#### Directions for this task:
Please restate every entry exactly. Leave out the pictures.

Content starts

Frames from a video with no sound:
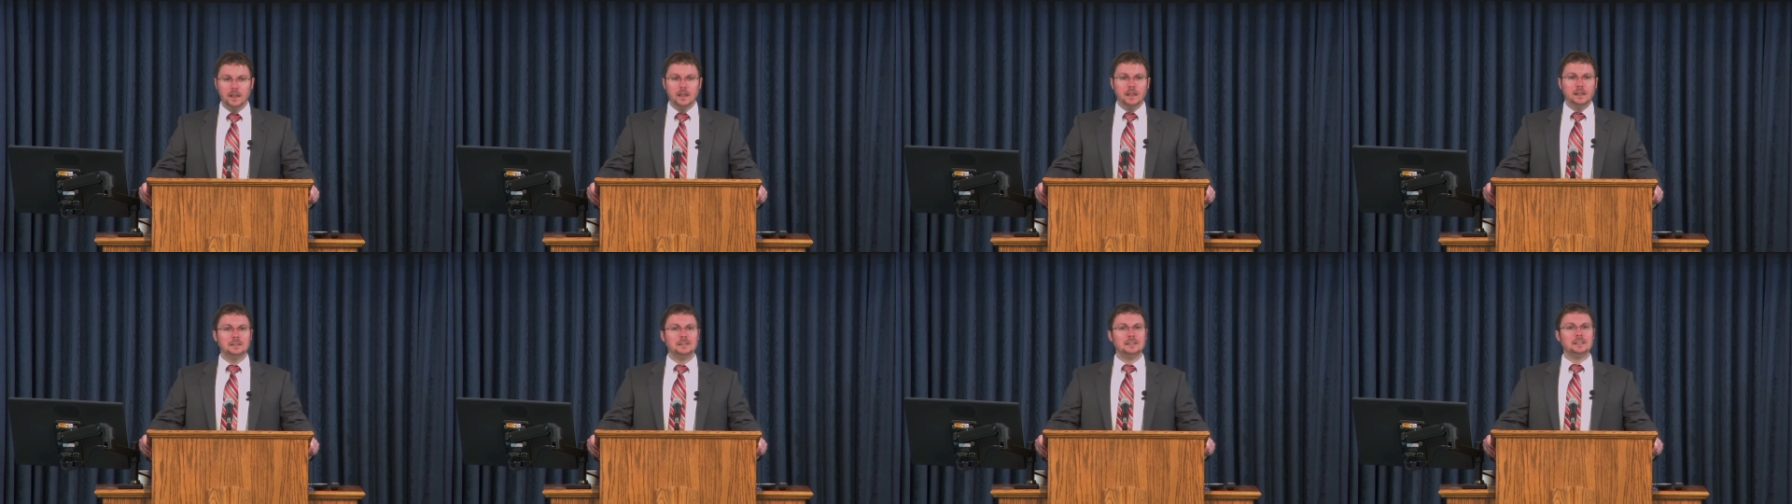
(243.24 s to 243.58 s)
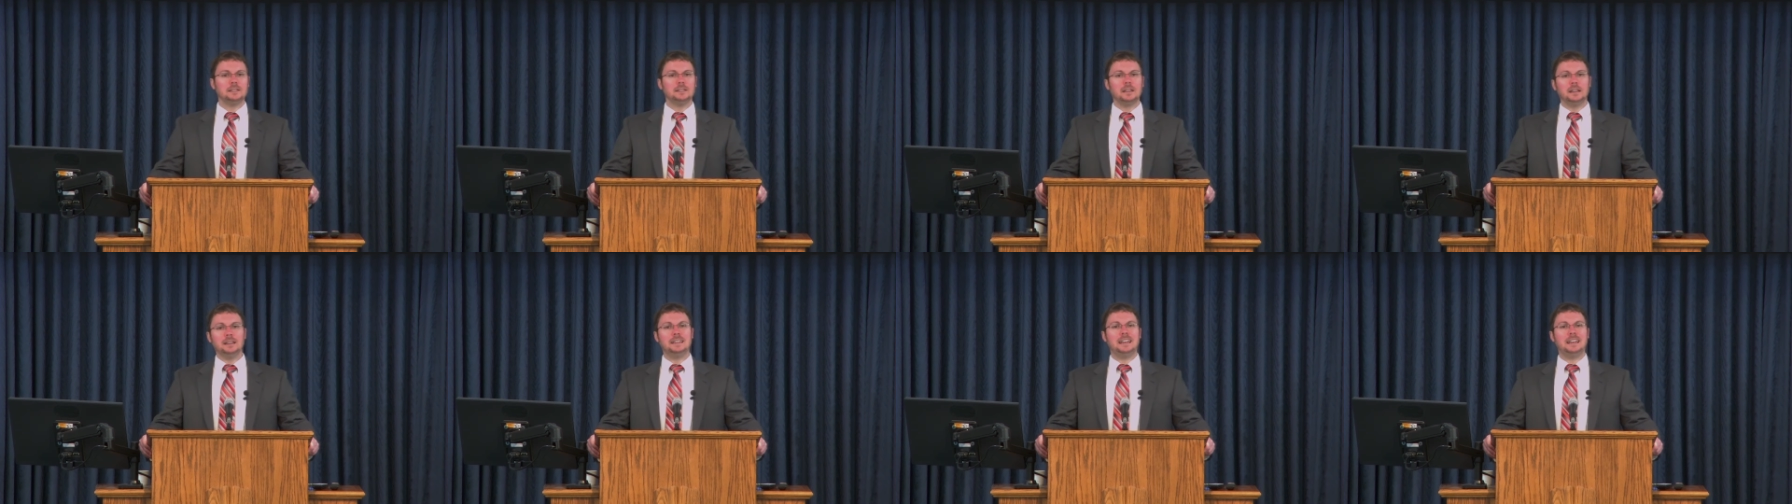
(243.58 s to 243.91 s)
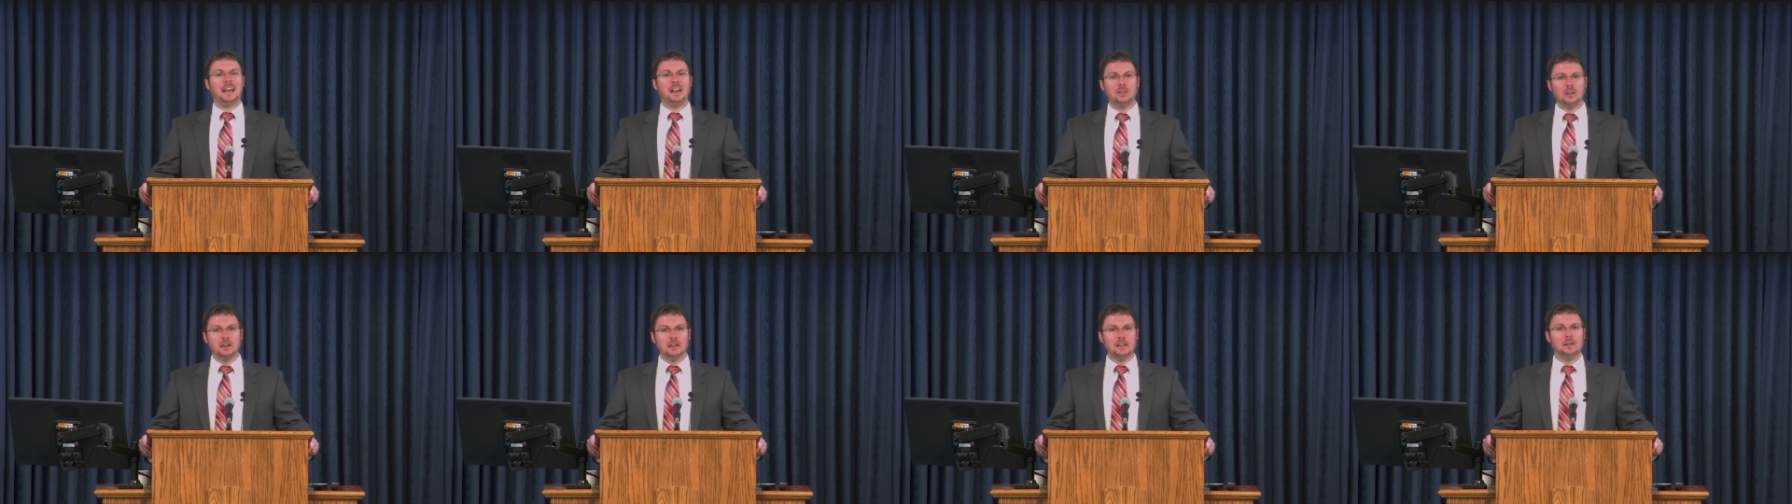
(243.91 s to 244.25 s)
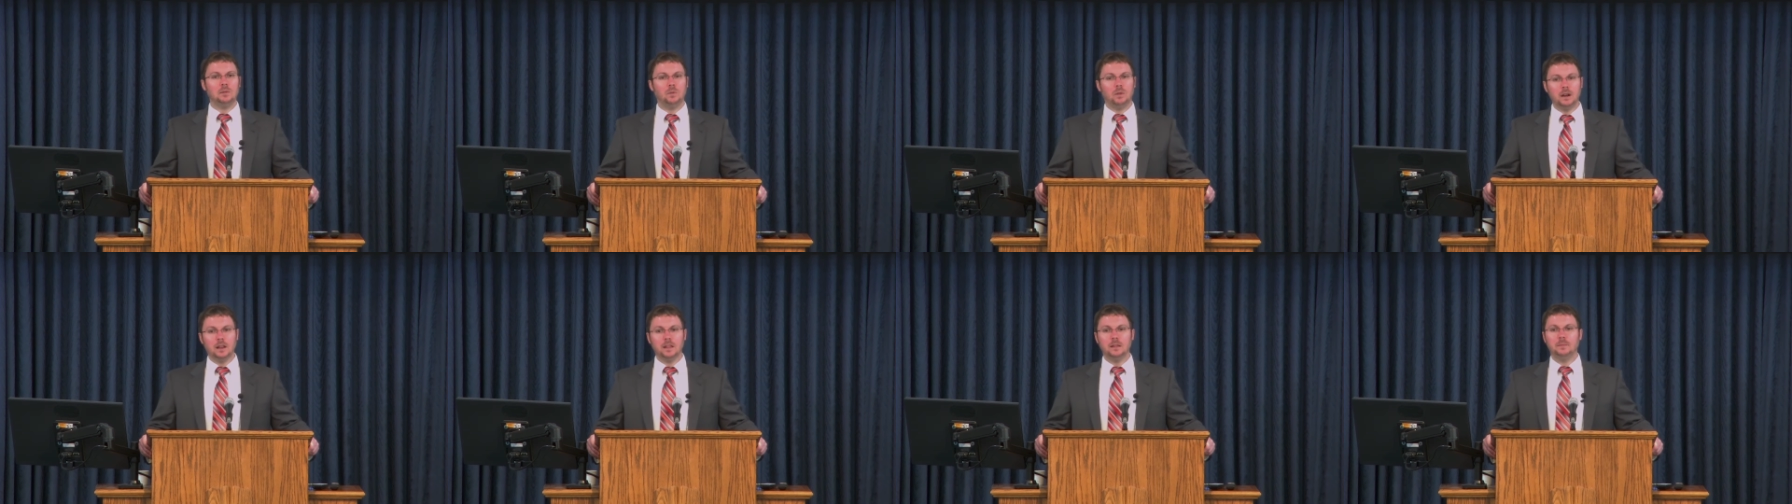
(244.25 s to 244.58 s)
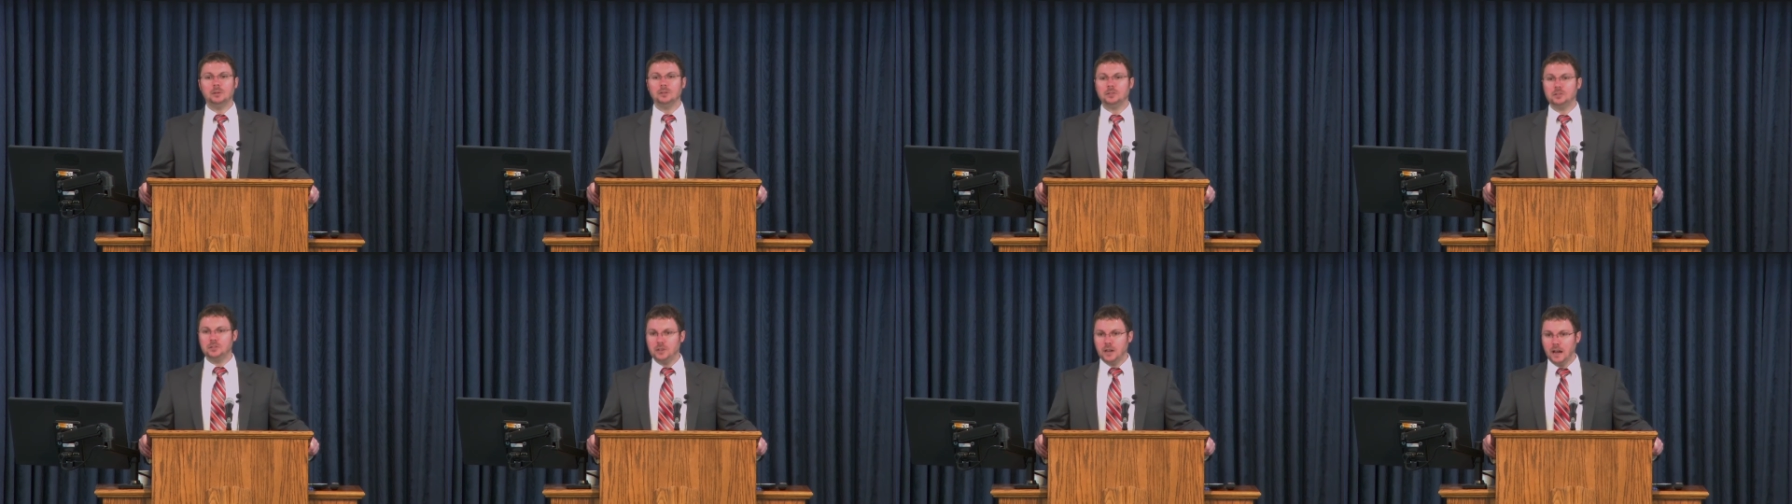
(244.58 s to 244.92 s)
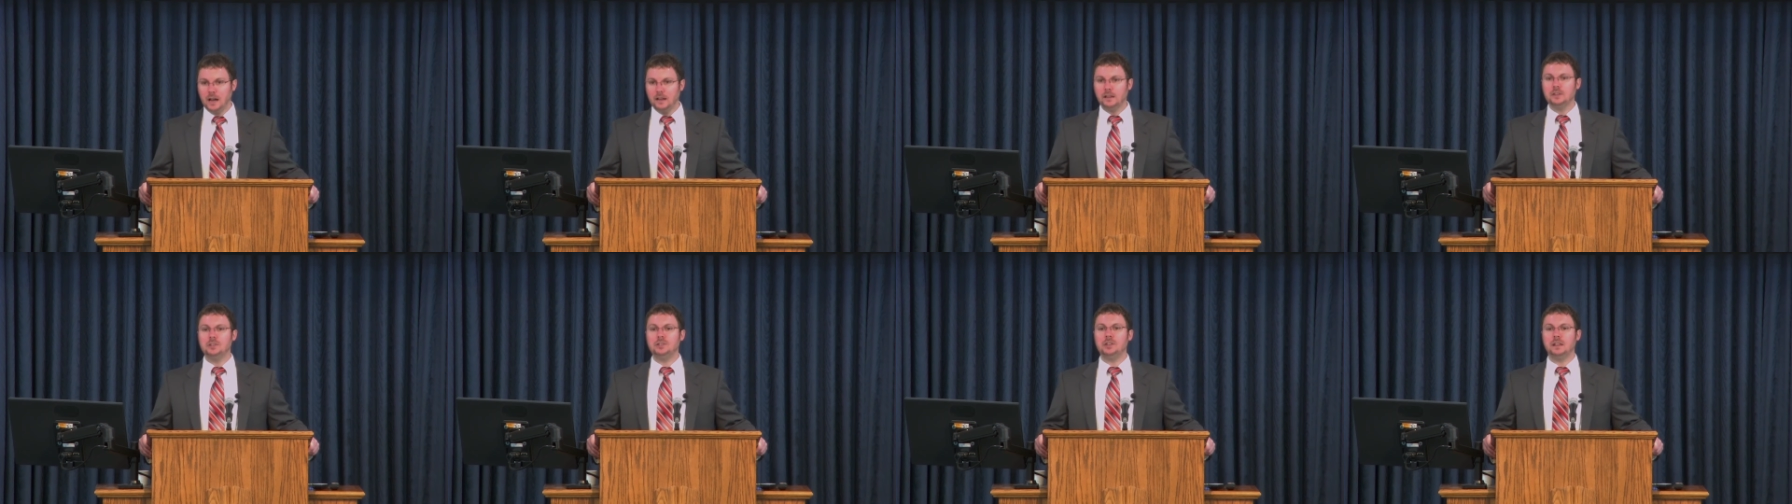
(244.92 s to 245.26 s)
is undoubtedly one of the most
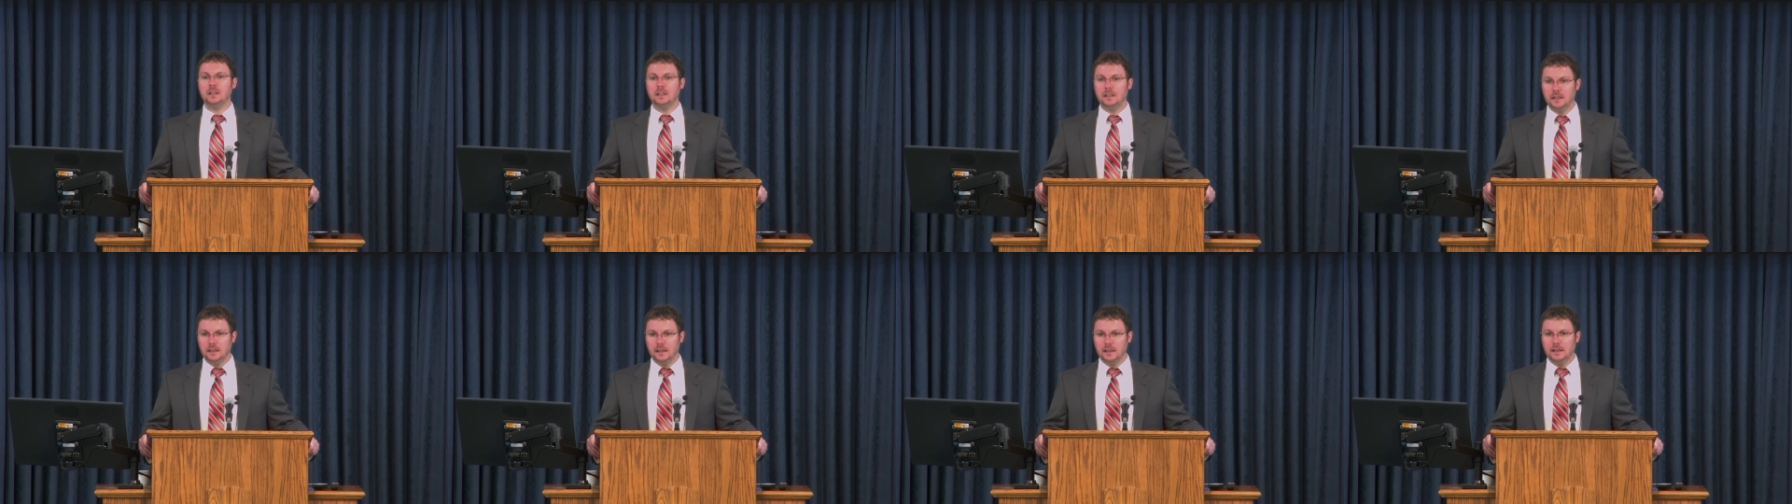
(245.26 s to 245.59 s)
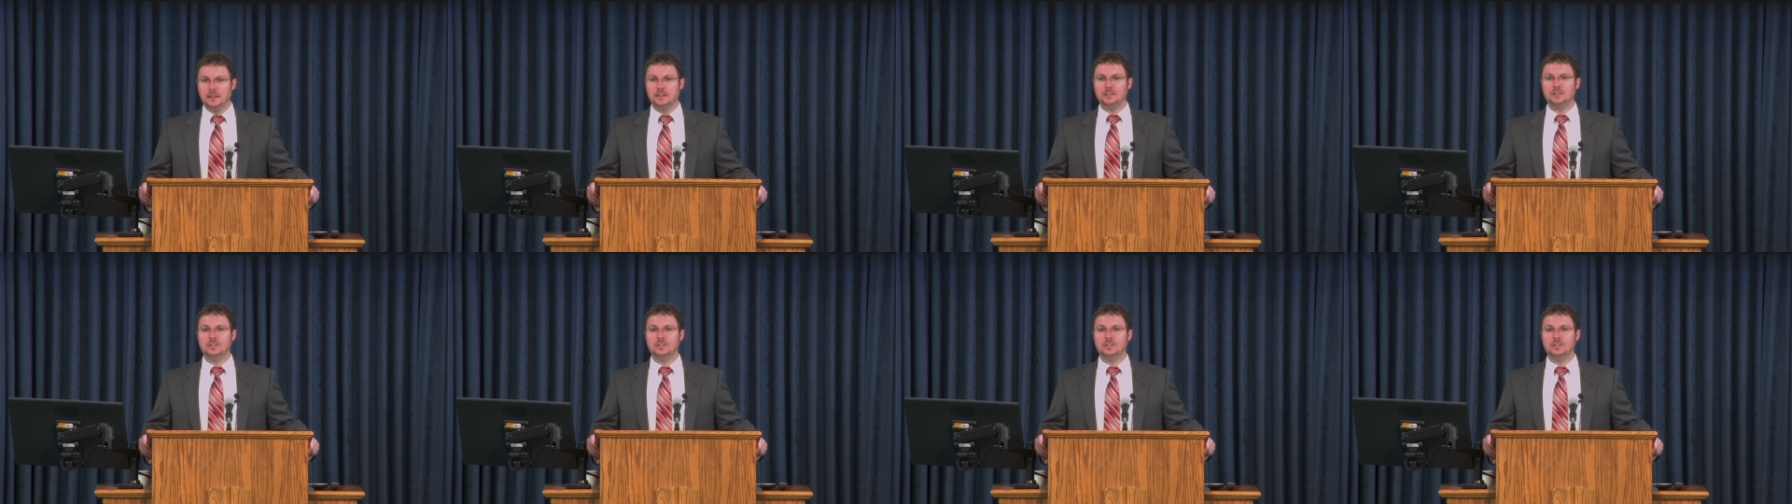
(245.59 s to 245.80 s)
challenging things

Content ends

#### Expected answer:
Frames from a video with no sound:
(243.24 s to 243.58 s)
(243.58 s to 243.91 s)
(243.91 s to 244.25 s)
(244.25 s to 244.58 s)
(244.58 s to 244.92 s)
(244.92 s to 245.26 s)
is undoubtedly one of the most
(245.26 s to 245.59 s)
(245.59 s to 245.80 s)
challenging things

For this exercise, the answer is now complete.